- **Saved entries**:
Segment Open

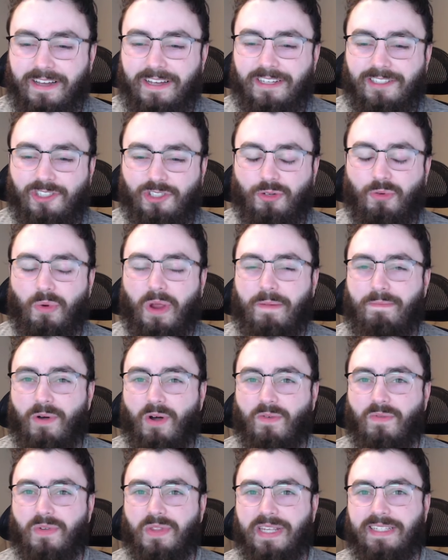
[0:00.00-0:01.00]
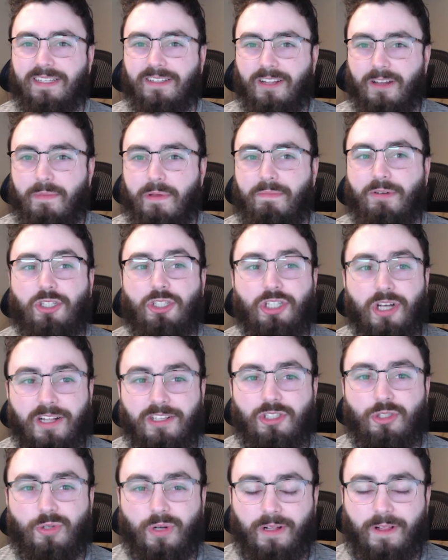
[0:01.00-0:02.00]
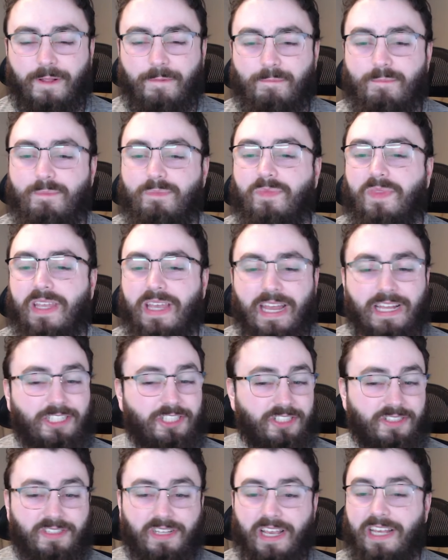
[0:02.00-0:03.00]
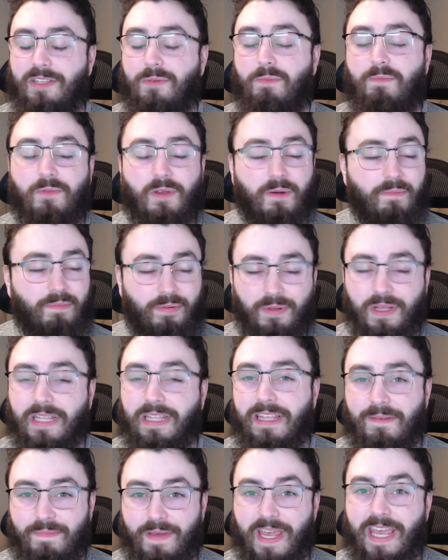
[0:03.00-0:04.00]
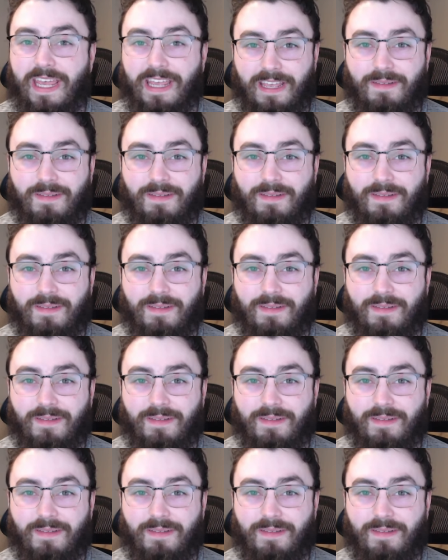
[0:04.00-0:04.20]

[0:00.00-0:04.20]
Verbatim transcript: scrape over this a little bit, but Sean Strickland it just is completely being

Segment Closed

- **Problem details**:
Begin at the line containing "[0:01.00-0:02.00]" and stop at the last line of the data. Repeat only those lines, exactly, and leave out the pictures.

- **Written reply**:
[0:01.00-0:02.00]
[0:02.00-0:03.00]
[0:03.00-0:04.00]
[0:04.00-0:04.20]

[0:00.00-0:04.20]
Verbatim transcript: scrape over this a little bit, but Sean Strickland it just is completely being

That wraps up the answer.